Ich stehe gerade echt vor einer seltsamen Situation und muss das einfach mal loswerden. Seit mein bester Freund vor einem halben Jahr eine neue Beziehung angefangen hat, hat sich unsere Dynamik total verändert. Früher haben wir uns mehrmals die Woche gesehen oder zumindest ständig geschrieben, jetzt ist es, als würde ich um seine Zeit betteln müssen. Wenn wir uns verabreden, sagt er oft kurzfristig ab, weil irgendwas mit seiner Partnerin ist. Das tut weh, und ich frage mich, ob ich einfach zu viel erwarte oder ob das ein normaler Prozess ist, wenn Prioritäten sich verschieben. Ich vermisse unsere Freundschaft, wie sie war.
Es tut mir wirklich leid zu lesen wie du dich fühlst und wie sehr die Freundschaft sich verändert hat. Die ständige Nähe fehlt dir und das macht dich traurig. Es ist menschlich zu merken wie sehr du das vermisst.
Vielleicht verschiebt sich alles weil eine Beziehung neue Räume schafft und Prioritäten sich ändern. Der Rhythmus der Kommunikation ändert sich oft unbemerkt und das ist normal aber schwer zu akzeptieren. Da könnte Klarheit ohne Druck helfen.

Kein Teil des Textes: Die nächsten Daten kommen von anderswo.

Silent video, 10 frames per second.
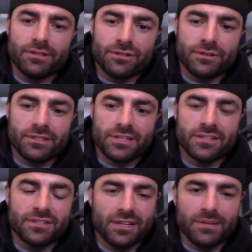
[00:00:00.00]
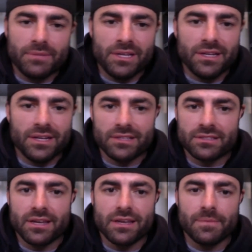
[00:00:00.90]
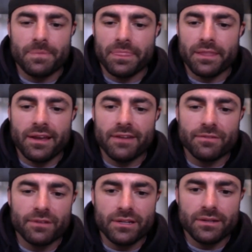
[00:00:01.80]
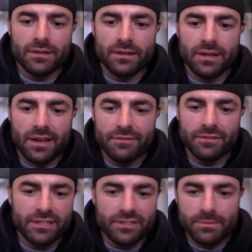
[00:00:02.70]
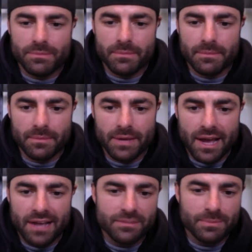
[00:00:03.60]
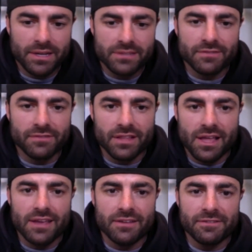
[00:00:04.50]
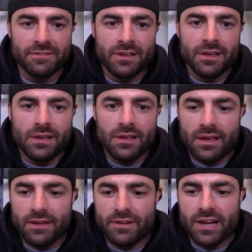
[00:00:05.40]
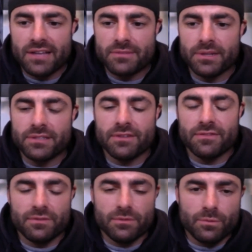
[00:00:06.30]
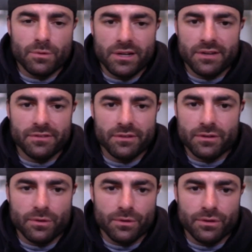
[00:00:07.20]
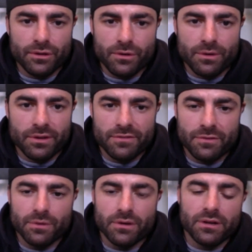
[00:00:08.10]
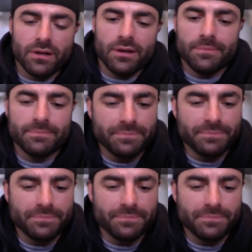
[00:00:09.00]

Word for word: your attention in meetings, like every every aspect of life every aspect of whatever goal you're going for, um,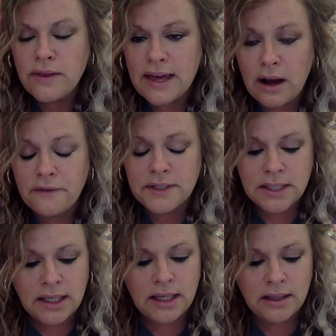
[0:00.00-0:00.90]
that often
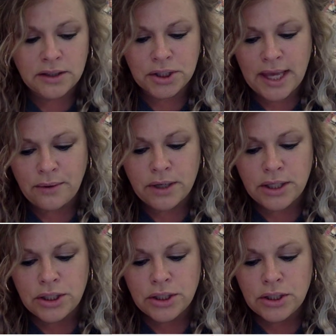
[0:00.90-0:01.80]
in the English
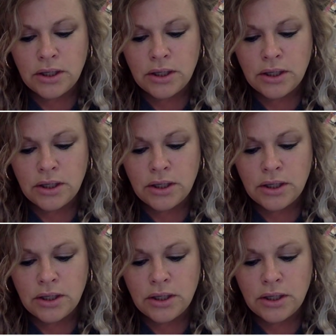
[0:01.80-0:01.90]
language.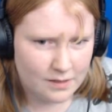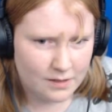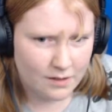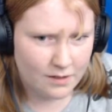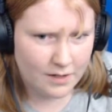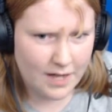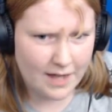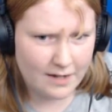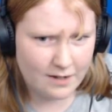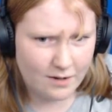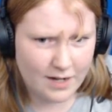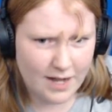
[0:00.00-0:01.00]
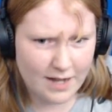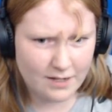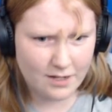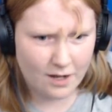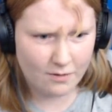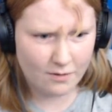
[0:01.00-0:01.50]
Oh god, oh god,
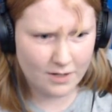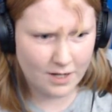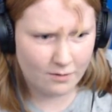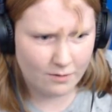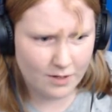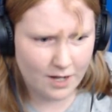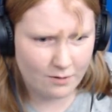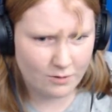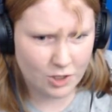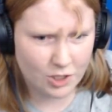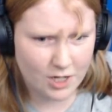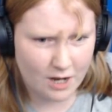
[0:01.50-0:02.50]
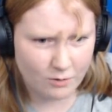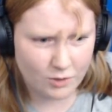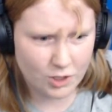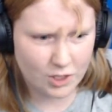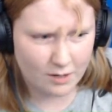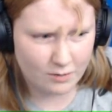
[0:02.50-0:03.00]
go, go, go, just go,
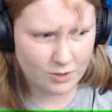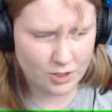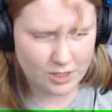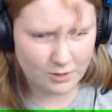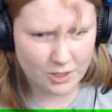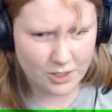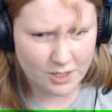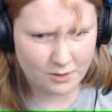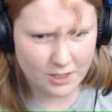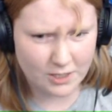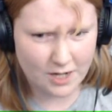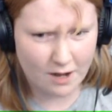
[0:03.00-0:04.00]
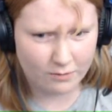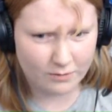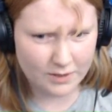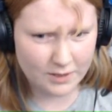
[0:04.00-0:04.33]
just go, just go, just go, just go.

Vielleicht interpretiert er die Situation anders und denkt dass die Freundschaft jetzt eine zweite Priorität ist damit er die neue Partnerschaft respektieren kann. Das ist eine plausible Sichtweise aber sicher nicht die einzige. Denkst du dass es so gemeint sein könnte?
Ich bleibe skeptisch und frage ob das wirklich nur eine Phase ist oder ob die Beziehung so viel Raum frisst dass die Freundschaft kaum noch Platz hat. Vielleicht ist das auch Bequemlichkeit oder Angst vor Konflikten.

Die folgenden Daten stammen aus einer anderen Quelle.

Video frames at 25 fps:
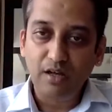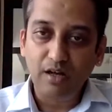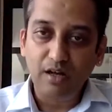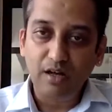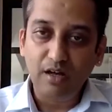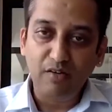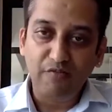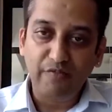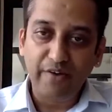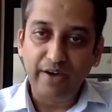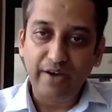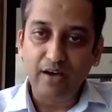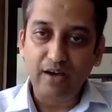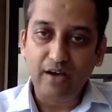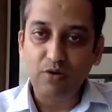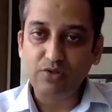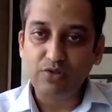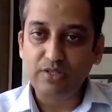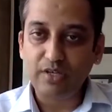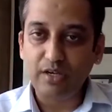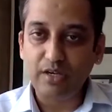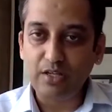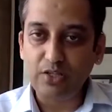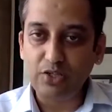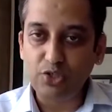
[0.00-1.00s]

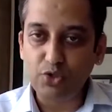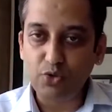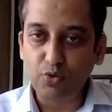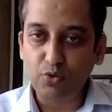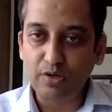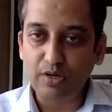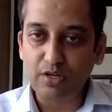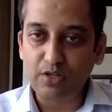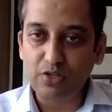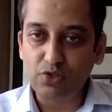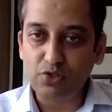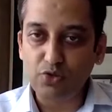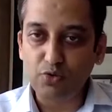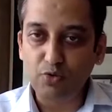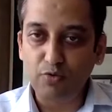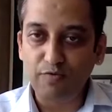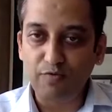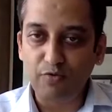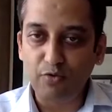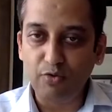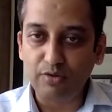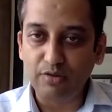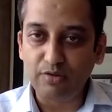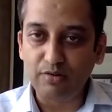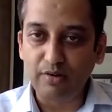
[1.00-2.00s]
warehousing, and so on and so
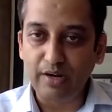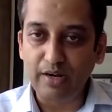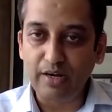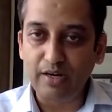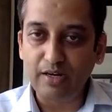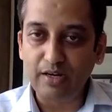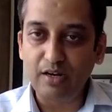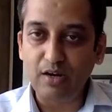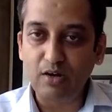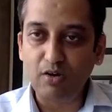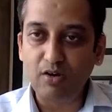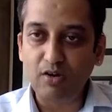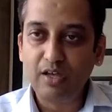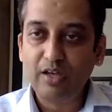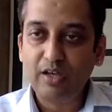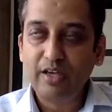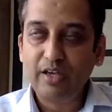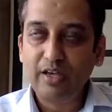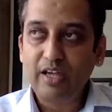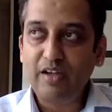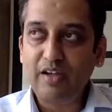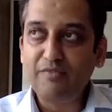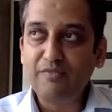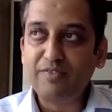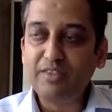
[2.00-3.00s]
forth, right? Now,
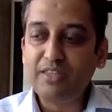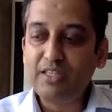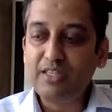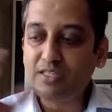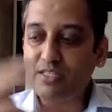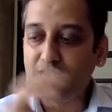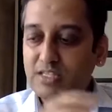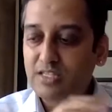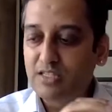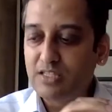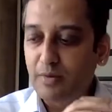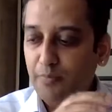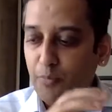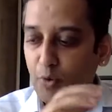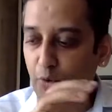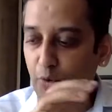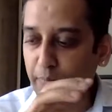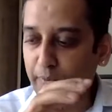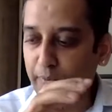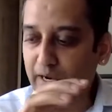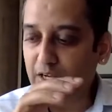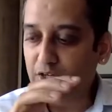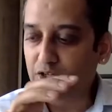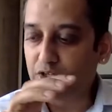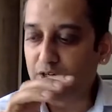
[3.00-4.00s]
if this is the
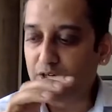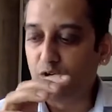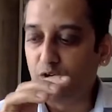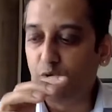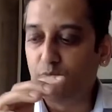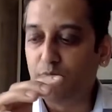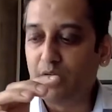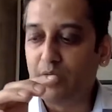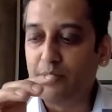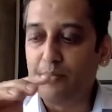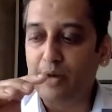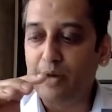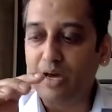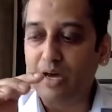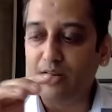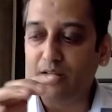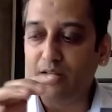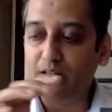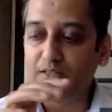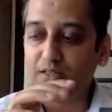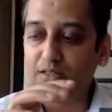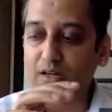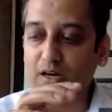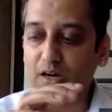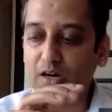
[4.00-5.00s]
population to be
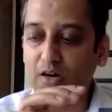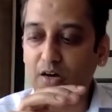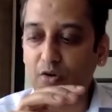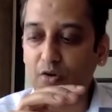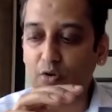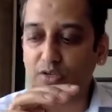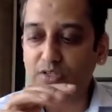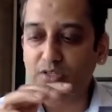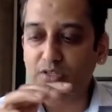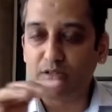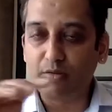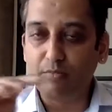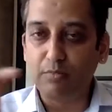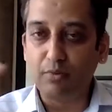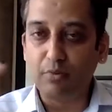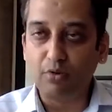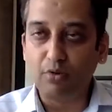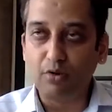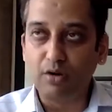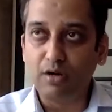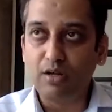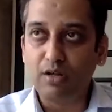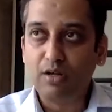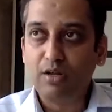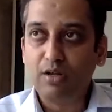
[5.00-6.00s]
managed across the
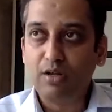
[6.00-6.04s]
board,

Vielleicht hilft es den Blick zu weiten und zu fragen was Freundschaft bedeutet jenseits des regelmäßigen Treffens. Eine Veränderung muss keine Wertung sein und vielleicht findet ihr neue Formen der Nähe ohne dass der alte Rhythmus bleibt.
Man könnte das Konzept der Bindungstheorie beiläufig nennen und schauen wie Nähe Distanz in Beziehungen verschieben kann ohne gleich eine Lösung zu liefern.